**Problem requirements**
From the line containing "[00:07:25.00]" through the last line below, copy every line exactly, leaving out the pictures.
--- Information ---
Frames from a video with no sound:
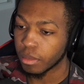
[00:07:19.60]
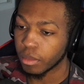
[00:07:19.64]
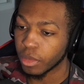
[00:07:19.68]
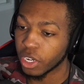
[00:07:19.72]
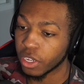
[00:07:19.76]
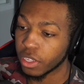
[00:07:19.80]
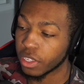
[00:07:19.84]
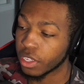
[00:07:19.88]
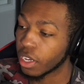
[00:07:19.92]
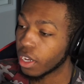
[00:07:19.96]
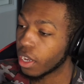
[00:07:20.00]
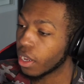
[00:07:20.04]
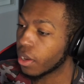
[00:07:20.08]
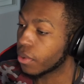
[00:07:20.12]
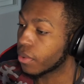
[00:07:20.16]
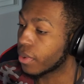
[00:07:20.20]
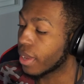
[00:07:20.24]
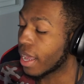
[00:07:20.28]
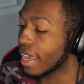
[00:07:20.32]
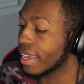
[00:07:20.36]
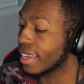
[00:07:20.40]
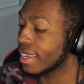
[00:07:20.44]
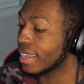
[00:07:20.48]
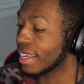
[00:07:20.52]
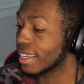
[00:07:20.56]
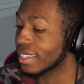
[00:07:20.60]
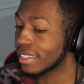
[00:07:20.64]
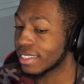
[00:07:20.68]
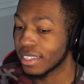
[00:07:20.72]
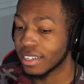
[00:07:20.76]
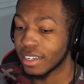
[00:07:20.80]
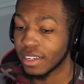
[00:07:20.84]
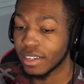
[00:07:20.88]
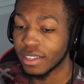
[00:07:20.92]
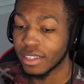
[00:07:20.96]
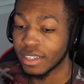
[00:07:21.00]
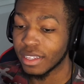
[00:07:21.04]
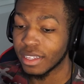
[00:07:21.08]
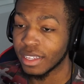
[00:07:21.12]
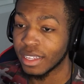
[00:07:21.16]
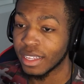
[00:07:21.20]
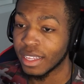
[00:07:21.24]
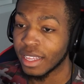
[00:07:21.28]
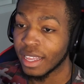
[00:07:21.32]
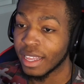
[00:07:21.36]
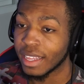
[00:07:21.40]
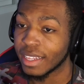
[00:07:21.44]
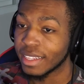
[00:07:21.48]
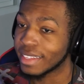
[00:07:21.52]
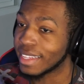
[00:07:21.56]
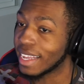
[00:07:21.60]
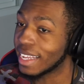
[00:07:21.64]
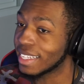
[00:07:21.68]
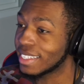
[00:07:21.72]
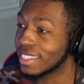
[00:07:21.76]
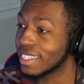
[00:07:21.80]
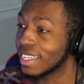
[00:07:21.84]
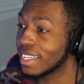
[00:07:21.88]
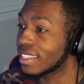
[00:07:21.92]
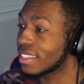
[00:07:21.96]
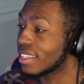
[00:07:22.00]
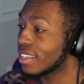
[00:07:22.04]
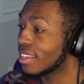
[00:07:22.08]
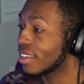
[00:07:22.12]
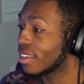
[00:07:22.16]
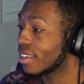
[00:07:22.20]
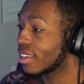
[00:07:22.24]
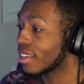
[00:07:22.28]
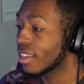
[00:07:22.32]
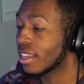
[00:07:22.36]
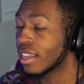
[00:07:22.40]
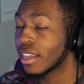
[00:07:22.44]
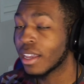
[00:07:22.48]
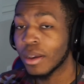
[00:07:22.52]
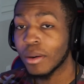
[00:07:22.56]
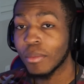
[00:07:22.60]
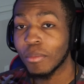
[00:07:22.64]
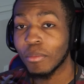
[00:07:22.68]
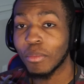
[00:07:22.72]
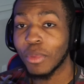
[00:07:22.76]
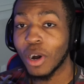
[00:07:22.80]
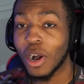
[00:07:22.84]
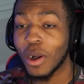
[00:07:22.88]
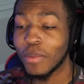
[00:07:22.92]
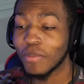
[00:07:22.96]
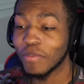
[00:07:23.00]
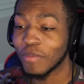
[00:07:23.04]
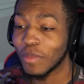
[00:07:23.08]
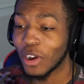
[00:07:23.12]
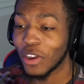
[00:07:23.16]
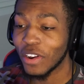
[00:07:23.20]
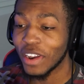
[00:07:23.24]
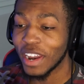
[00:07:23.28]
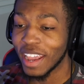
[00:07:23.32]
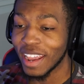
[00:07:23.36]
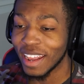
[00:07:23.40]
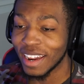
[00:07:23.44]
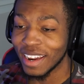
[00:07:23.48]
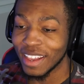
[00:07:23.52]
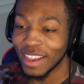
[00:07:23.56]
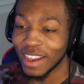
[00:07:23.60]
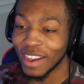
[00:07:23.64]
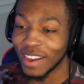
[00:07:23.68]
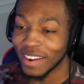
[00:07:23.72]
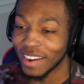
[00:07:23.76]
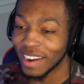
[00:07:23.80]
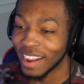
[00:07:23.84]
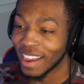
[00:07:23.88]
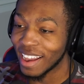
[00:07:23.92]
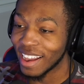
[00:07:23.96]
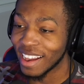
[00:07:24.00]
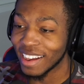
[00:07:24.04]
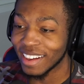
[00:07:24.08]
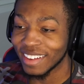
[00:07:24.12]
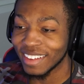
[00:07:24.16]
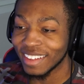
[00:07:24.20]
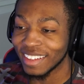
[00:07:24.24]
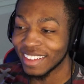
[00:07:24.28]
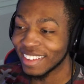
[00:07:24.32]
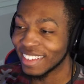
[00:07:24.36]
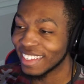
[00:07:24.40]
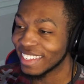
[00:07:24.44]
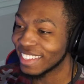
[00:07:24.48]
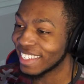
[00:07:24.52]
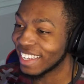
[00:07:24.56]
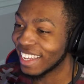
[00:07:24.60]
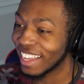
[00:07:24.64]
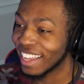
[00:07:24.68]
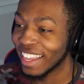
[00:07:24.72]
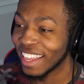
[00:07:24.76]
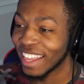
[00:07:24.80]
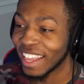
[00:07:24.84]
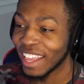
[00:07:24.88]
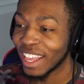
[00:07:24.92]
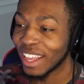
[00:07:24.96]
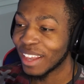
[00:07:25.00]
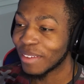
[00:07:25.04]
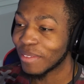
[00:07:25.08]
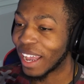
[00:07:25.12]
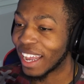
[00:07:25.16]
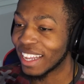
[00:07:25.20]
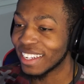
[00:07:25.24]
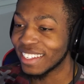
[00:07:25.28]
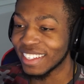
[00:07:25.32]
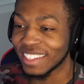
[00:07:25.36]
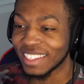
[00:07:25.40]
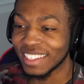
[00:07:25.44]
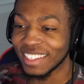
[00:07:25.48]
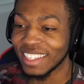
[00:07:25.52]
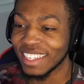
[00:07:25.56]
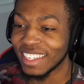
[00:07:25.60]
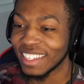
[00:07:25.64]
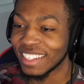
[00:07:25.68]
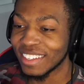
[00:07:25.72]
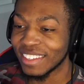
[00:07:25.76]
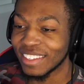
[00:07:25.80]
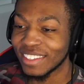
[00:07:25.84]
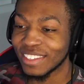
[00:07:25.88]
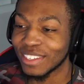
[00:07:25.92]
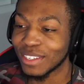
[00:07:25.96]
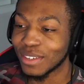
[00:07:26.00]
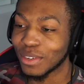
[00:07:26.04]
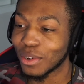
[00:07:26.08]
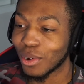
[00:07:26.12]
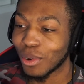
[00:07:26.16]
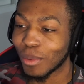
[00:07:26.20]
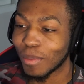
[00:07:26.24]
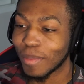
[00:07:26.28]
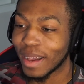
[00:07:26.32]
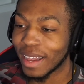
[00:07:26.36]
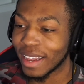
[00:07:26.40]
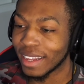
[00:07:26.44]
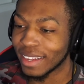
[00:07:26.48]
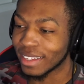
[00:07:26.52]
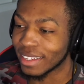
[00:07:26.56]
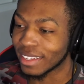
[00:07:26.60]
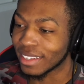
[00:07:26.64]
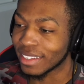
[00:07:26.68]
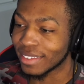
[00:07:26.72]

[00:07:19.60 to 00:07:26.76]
But yo, that's it. Bumbo dead, yo, dog. I just needed to go back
---
**Result of this exercise**
[00:07:25.00]
[00:07:25.04]
[00:07:25.08]
[00:07:25.12]
[00:07:25.16]
[00:07:25.20]
[00:07:25.24]
[00:07:25.28]
[00:07:25.32]
[00:07:25.36]
[00:07:25.40]
[00:07:25.44]
[00:07:25.48]
[00:07:25.52]
[00:07:25.56]
[00:07:25.60]
[00:07:25.64]
[00:07:25.68]
[00:07:25.72]
[00:07:25.76]
[00:07:25.80]
[00:07:25.84]
[00:07:25.88]
[00:07:25.92]
[00:07:25.96]
[00:07:26.00]
[00:07:26.04]
[00:07:26.08]
[00:07:26.12]
[00:07:26.16]
[00:07:26.20]
[00:07:26.24]
[00:07:26.28]
[00:07:26.32]
[00:07:26.36]
[00:07:26.40]
[00:07:26.44]
[00:07:26.48]
[00:07:26.52]
[00:07:26.56]
[00:07:26.60]
[00:07:26.64]
[00:07:26.68]
[00:07:26.72]

[00:07:19.60 to 00:07:26.76]
But yo, that's it. Bumbo dead, yo, dog. I just needed to go back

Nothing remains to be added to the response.